# DIRECTIONS FOR THIS TASK
Without the pictures, print the lines from the one holding "[3:45.56-3:46.56]" through the last line below, both included, exactly as they stand.

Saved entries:
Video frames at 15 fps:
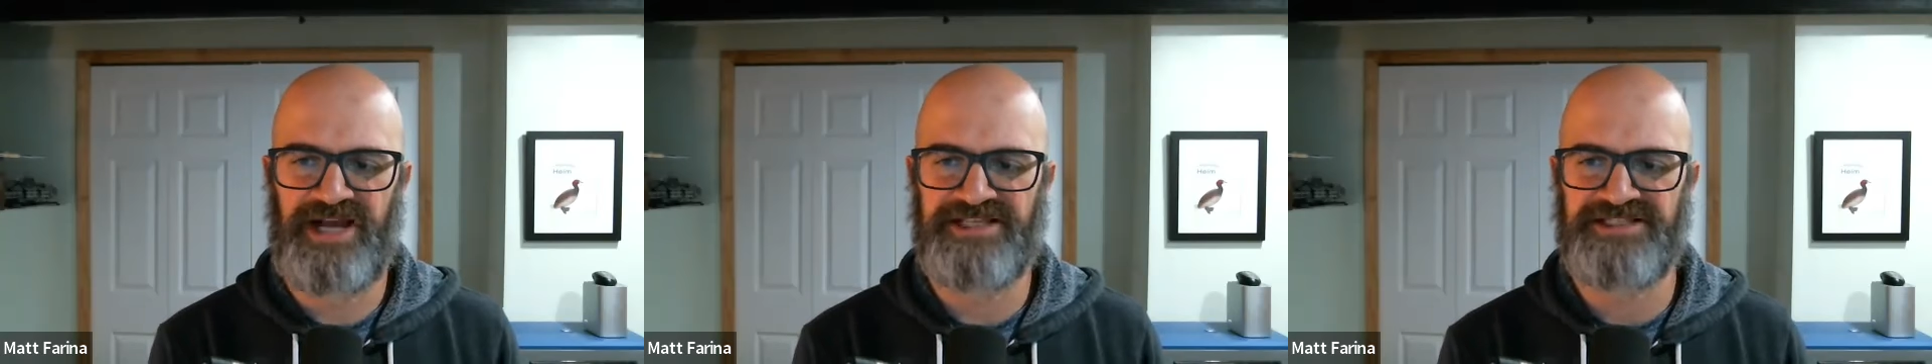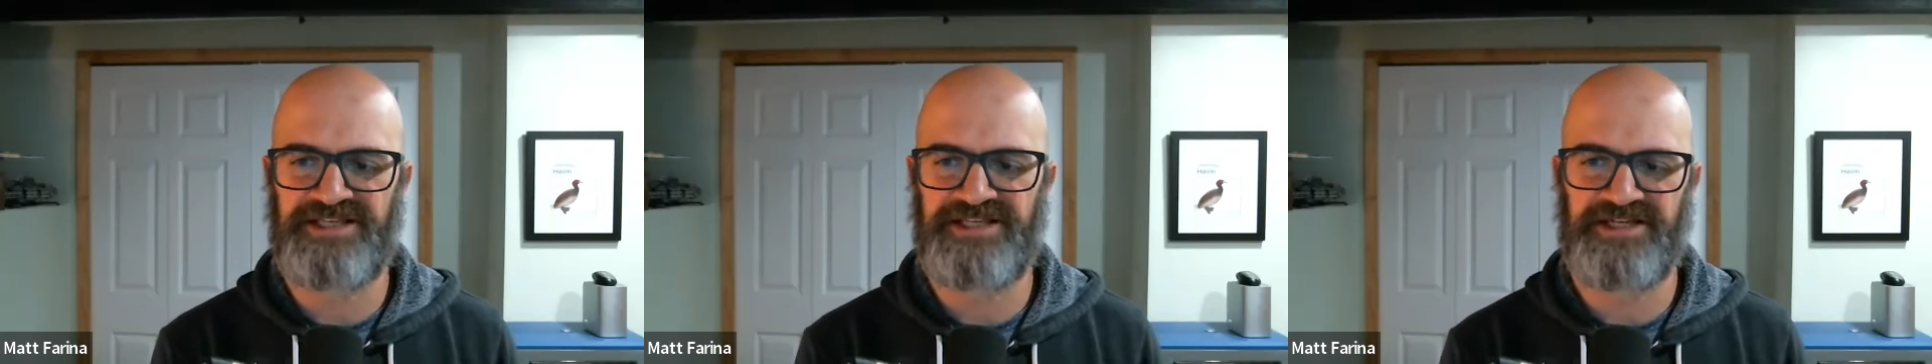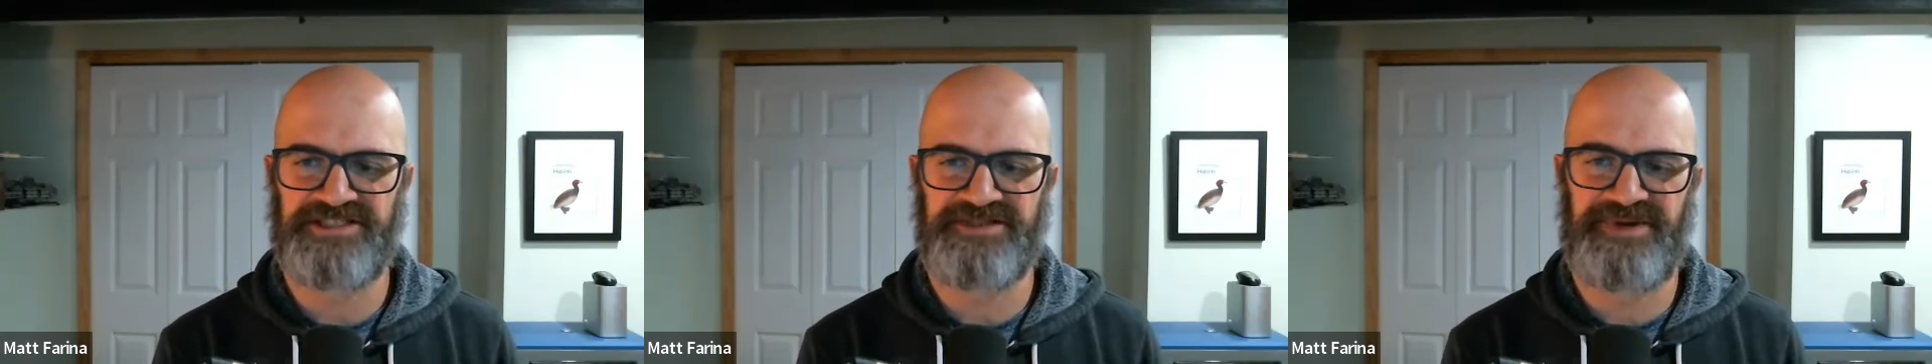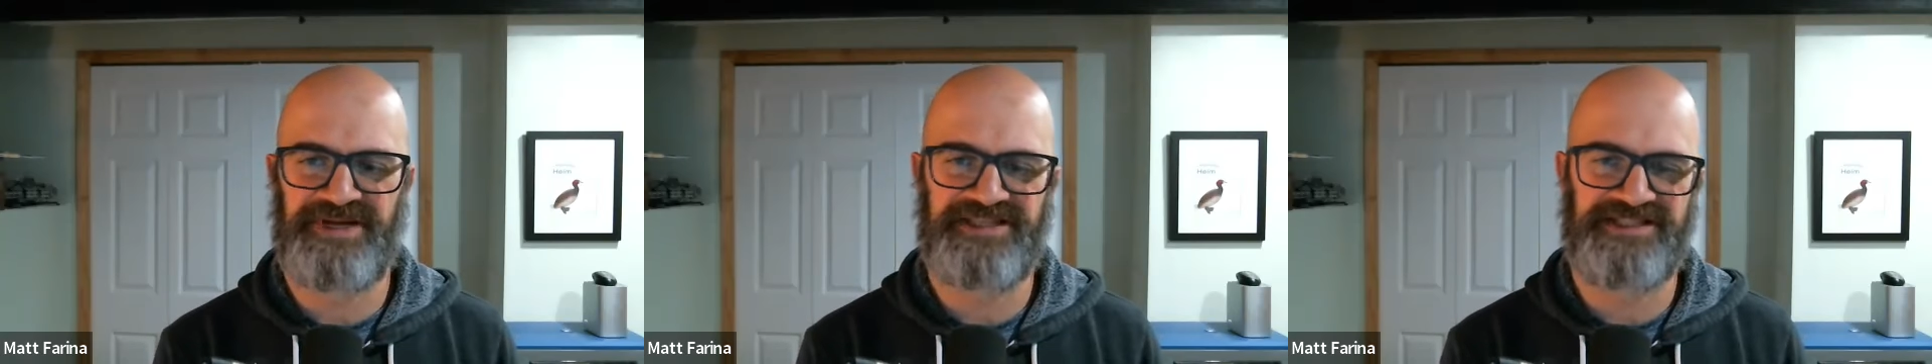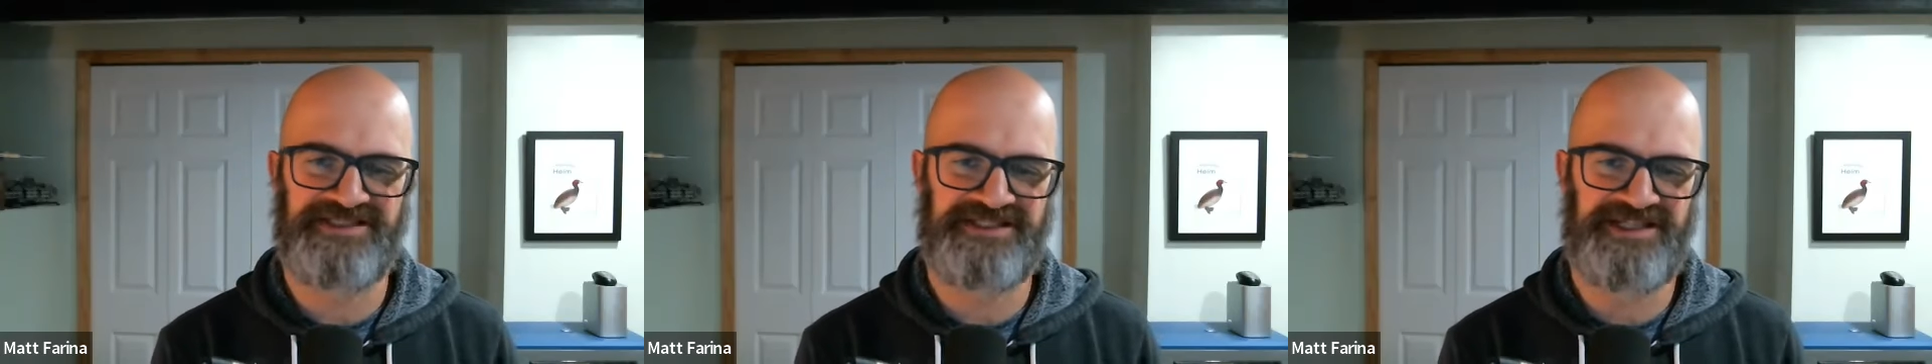asking us
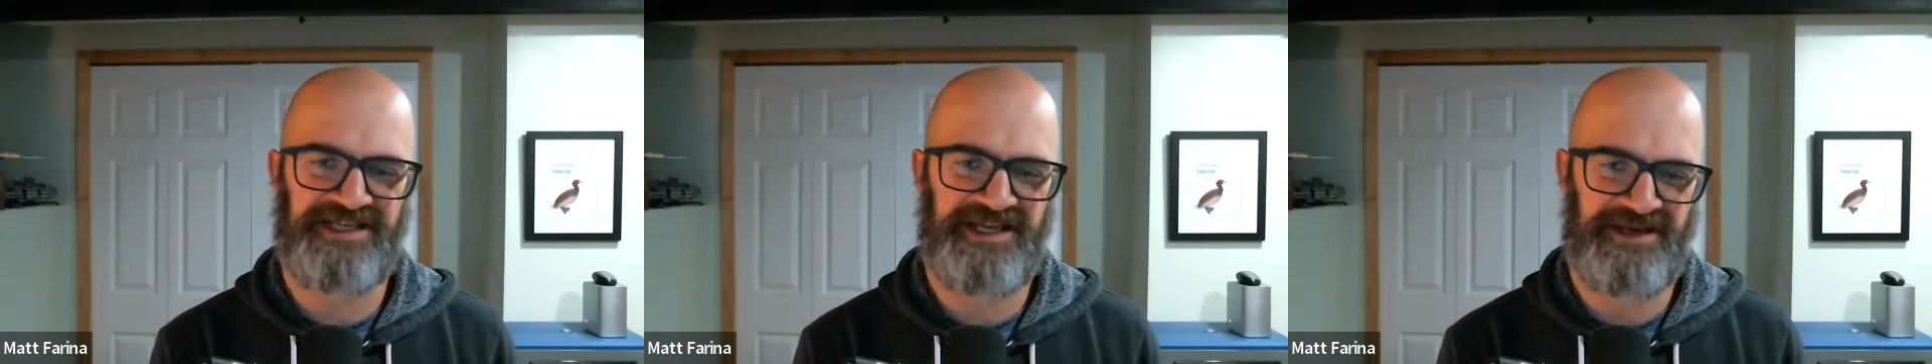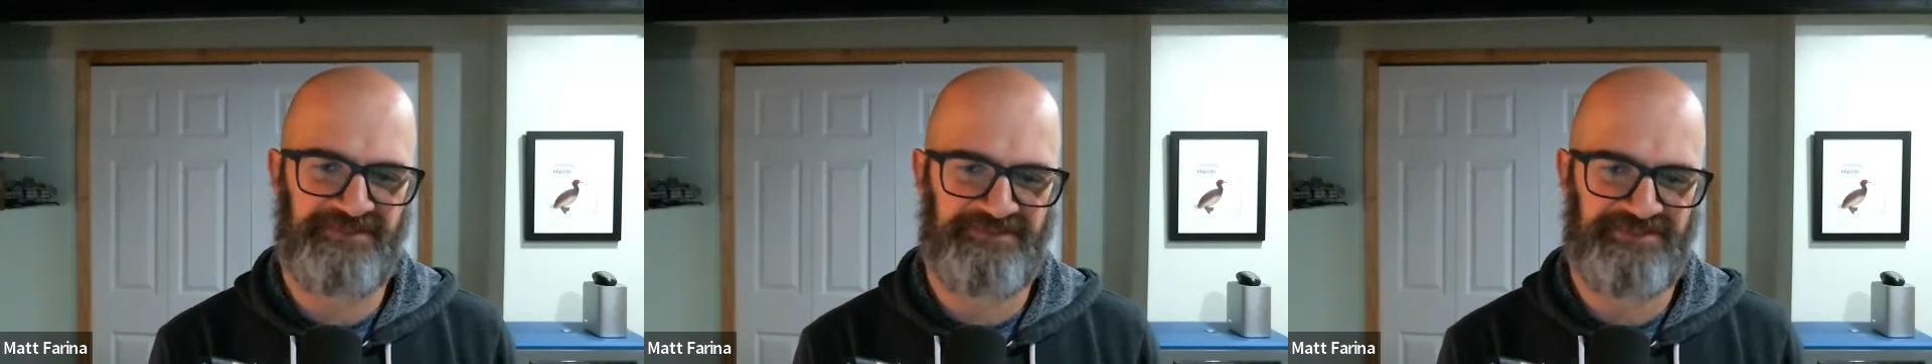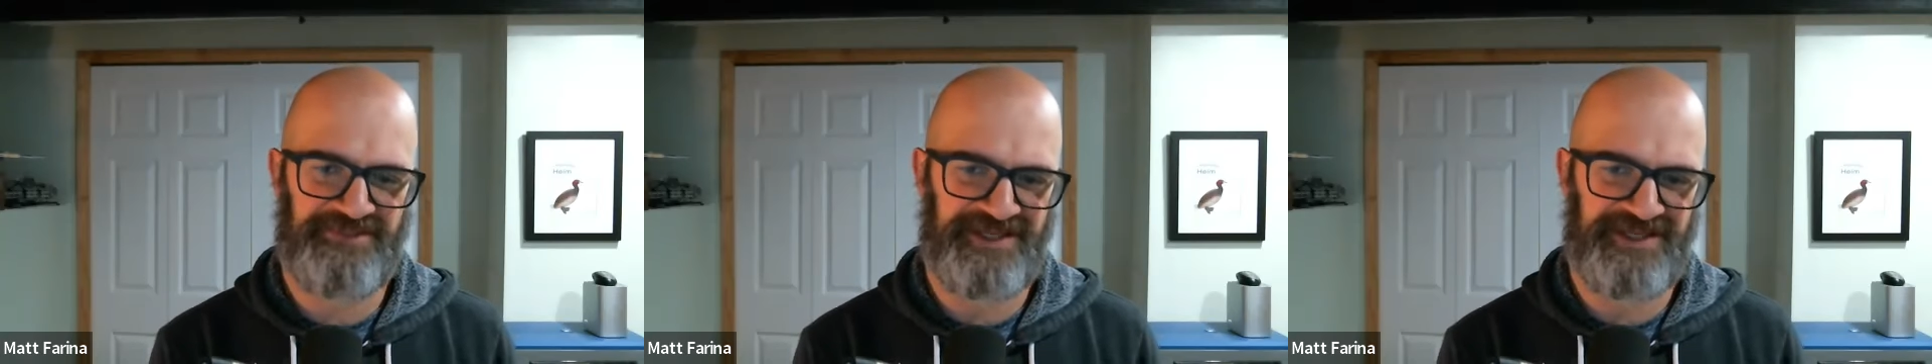about this HIP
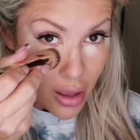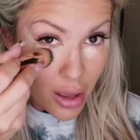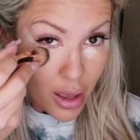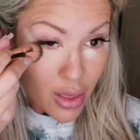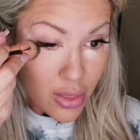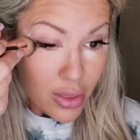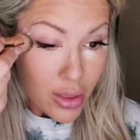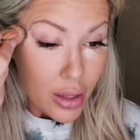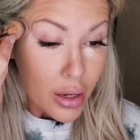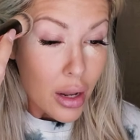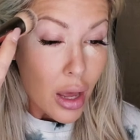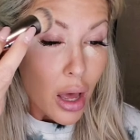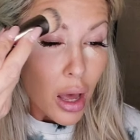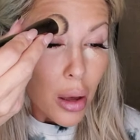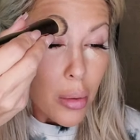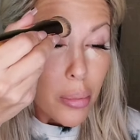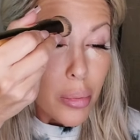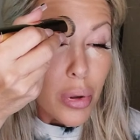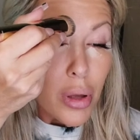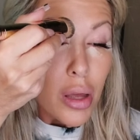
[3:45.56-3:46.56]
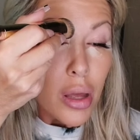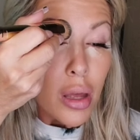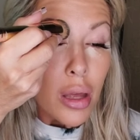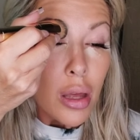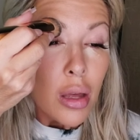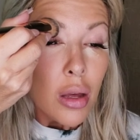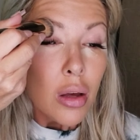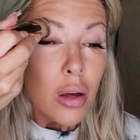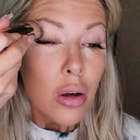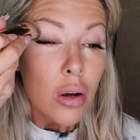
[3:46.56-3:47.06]
and then up
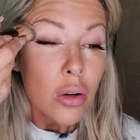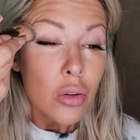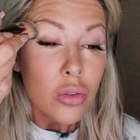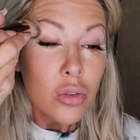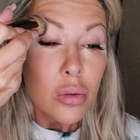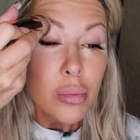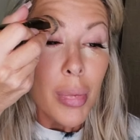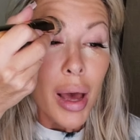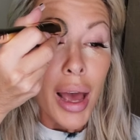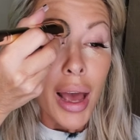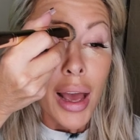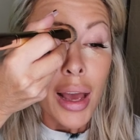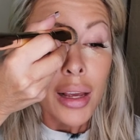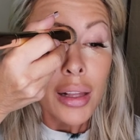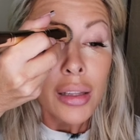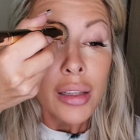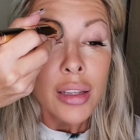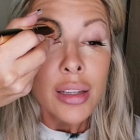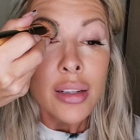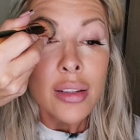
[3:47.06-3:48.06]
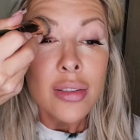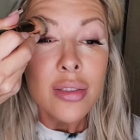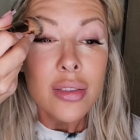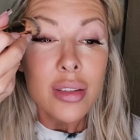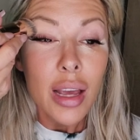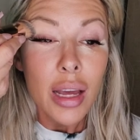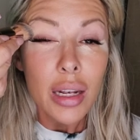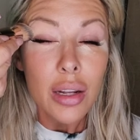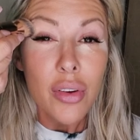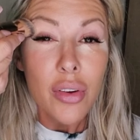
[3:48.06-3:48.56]
onto my eyelids,
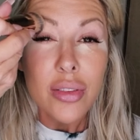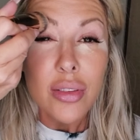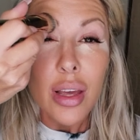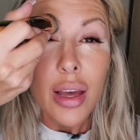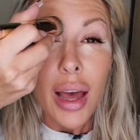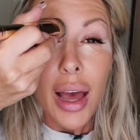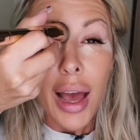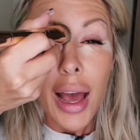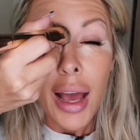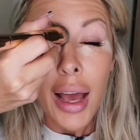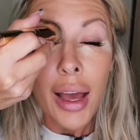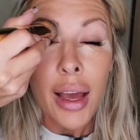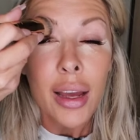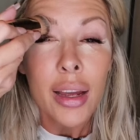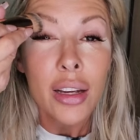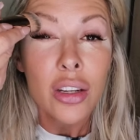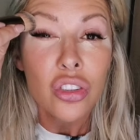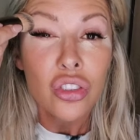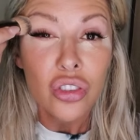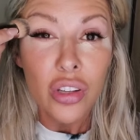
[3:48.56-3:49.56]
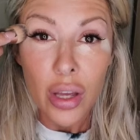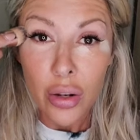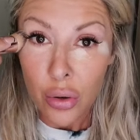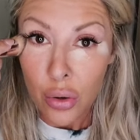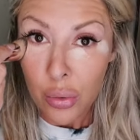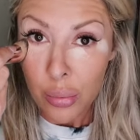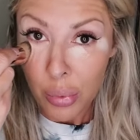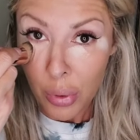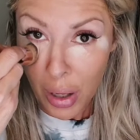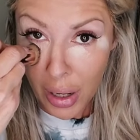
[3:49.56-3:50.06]
kind of as an
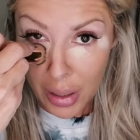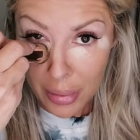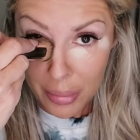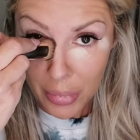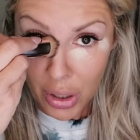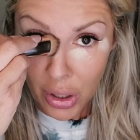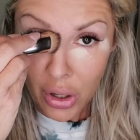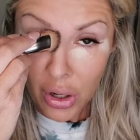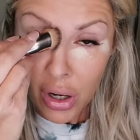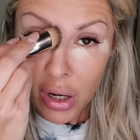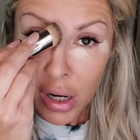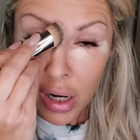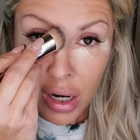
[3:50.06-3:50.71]
eyeshadow primer.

# SOLUTION TO THIS EXERCISE
[3:45.56-3:46.56]
[3:46.56-3:47.06]
and then up
[3:47.06-3:48.06]
[3:48.06-3:48.56]
onto my eyelids,
[3:48.56-3:49.56]
[3:49.56-3:50.06]
kind of as an
[3:50.06-3:50.71]
eyeshadow primer.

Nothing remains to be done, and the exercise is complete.